On April 20, 2010, the Deepwater Horizon drilling rig, which was owned by the Swiss company Transocean and was under contract by BP, exploded in the Gulf of Mexico. As a result 11 men, working on the rig lost their lives- 9 of whom were Transocean employees and two were employed by BP. Together with Halliburton (the cement provider), these three companies, mostly BP, were associated the most with the incident and were perceived as the main culprits.
After the incident on the Deepwater Horizon platform, BP had three main communication aims: (1) to explain how it was trying to stop the leak of oil in the ocean; (2) to inform stakeholders about its intentions to compensate the victims of the incident; and (3) to keep stakeholders content, thereby avoiding court. For the first one, BP explained it was using a variety of techniques to stop the spill, none of them successful but the last one- relief wells were drilled, which resulted in stopping the leak in July 2010, two months after the blowout. However, as a result of the prolonged oil spill and the blowout, many businesses and individuals were affected. That is why the company set up a $20bn victim compensation fund to show its concern and willingness to pay all legitimate claims. Moreover, BP provided grants for promoting the tourism in the affected states of Louisiana, Mississippi, Florida and Alabama and committed $500m to a 10-year independent research on the consequences from the spill over the environment. In order to avoid going to court, the organisation took further steps, such as offering coastal residents cash payments in return for giving up their rights to sue the company at a later stage.
If the strategy had been successful, then one might have seen some recovery in the image of BP in the eyes of its stakeholders. However, it is hard to call BP’s initial attempt at image repair successful. BP’s initial crisis communication campaign was trying to satisfy one stakeholder group- the victims- at the expense of another stakeholder group- the investors and shareholders. An interesting fact is that even though BP is a British company, the biggest percentage of its shares is owned by American shareholders. BP’s ten biggest shareholders own together 23.95% of the shares, 11% of which belong to US shareholders. That is why the American market is so important for the company and it put so much effort to restore its reputation and regain its stakeholders’ trust there. Moreover, five months after the accident on the drilling platform, BP replaced the British chief executive Tony Hayward with the American, Robert Dudley.
A year after the incident in the Mexican Gulf, BP recovered a lot and escaped bankruptcy; however, the company’s share price was too low and still too far from recovery. BP had hit the bottom on June 25, 2010 with $27.02 a share but in a year’s time – in 2011 – had risen to $45.91 a share. However, this was still too low, compared to the share price on the night of the incident – $60.48 (25% above). What made things worse for shareholders was BP’s decision to sell $30 billion in assets in order to be able to pay the cleanup and victim’s compensation instalments.
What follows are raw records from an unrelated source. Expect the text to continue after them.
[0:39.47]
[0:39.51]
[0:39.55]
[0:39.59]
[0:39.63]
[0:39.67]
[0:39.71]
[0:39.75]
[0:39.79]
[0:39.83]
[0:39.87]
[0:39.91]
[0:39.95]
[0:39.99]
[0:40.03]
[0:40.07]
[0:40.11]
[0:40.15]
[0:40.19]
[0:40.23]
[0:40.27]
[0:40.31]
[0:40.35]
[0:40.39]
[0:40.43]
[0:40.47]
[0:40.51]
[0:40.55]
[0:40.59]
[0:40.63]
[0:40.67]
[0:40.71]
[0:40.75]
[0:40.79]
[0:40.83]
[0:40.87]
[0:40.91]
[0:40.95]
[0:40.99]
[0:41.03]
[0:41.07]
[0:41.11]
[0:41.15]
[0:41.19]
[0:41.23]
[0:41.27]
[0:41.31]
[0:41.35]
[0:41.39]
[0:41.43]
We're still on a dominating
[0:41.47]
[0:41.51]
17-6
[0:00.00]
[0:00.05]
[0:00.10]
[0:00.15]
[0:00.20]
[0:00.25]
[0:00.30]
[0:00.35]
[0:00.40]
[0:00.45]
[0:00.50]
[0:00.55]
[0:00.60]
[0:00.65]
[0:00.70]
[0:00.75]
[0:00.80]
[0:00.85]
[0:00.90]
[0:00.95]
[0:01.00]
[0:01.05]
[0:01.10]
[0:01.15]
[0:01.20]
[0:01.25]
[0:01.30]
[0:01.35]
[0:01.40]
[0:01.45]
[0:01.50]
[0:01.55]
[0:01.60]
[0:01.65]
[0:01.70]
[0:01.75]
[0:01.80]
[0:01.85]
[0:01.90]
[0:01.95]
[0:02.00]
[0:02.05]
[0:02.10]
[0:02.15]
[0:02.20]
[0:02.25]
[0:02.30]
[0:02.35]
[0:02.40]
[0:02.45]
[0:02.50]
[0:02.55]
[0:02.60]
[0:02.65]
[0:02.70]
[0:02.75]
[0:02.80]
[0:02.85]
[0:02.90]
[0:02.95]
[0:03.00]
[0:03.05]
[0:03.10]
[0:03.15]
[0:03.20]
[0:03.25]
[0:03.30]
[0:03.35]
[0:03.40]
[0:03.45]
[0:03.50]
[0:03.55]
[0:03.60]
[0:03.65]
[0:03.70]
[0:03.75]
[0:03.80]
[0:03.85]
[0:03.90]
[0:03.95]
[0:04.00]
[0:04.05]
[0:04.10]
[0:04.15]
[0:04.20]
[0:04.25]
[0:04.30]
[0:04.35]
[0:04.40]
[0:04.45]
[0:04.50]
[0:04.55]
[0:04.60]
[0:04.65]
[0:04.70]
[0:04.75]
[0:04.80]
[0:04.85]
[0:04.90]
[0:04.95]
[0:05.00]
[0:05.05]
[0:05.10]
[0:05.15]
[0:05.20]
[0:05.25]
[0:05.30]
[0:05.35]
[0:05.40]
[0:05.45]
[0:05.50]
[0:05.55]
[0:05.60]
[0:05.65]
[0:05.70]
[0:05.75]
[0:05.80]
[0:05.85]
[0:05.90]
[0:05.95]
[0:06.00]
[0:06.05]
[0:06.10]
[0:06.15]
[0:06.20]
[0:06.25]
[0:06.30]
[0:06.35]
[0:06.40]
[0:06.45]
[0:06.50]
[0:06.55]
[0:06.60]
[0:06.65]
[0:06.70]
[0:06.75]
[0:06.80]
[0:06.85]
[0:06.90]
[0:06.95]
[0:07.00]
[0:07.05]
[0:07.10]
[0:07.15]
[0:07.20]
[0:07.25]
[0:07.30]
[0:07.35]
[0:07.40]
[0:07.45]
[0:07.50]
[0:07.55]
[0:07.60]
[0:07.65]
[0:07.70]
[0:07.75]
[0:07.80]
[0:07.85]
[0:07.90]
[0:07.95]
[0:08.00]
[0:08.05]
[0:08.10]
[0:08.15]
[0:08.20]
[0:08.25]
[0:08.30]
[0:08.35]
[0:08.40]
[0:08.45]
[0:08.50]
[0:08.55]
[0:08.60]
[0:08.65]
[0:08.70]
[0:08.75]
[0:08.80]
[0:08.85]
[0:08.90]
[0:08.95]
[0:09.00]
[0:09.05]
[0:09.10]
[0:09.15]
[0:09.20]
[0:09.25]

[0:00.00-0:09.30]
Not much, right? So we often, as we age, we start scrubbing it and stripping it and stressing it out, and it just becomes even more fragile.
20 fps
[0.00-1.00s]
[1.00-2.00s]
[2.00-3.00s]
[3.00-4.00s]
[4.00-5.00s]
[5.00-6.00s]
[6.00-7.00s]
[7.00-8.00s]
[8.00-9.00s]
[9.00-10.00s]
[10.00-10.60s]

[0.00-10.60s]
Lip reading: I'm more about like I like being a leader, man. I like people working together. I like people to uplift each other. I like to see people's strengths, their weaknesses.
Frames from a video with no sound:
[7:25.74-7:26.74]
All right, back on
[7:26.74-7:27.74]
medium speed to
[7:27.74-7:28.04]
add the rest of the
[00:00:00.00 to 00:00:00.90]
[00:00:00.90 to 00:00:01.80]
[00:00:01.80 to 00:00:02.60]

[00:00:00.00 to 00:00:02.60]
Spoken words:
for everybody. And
While selling down non-core assets meant that the company could meet its short term obligations, the shareholders would see this as damaging its longer term growth prospects.
As opposed to BP, the other companies involved in the Deepwater Horizon accident have recovered much more. Transocean, the owner of the drilling rig, which is the other most widely associated organisation with the crisis in the Mexican Gulf, fell to $75 a share in 2011, from $90 a share the year before. On the other hand Halliburton’s (the cement provider) shares rose from $30 in 2010 to $46 in 2011. Cameron International’s (the manufacturer of the blow-out preventer) shares also increased from $45 to $54 as well as the share price of Anadarko Petroleum, having 25% stake in the Macondo project, rose by $5 from $75 in 2010 to $80 in 2011.
The results above show that when a big crisis of global significance occurs, the one to blame and collect most of the negative reputation is the one that is most recognisable and the one with the “deepest pockets”. Even though many other companies were involved in the incident, the only one that was almost bankrupted was BP. Because BP is a globally known company, the focus was on it as well as the public and US Government pressure.
The next blog post in this section, will be discussing the mistakes BP made as part of its crisis communication strategy. Don’t miss it!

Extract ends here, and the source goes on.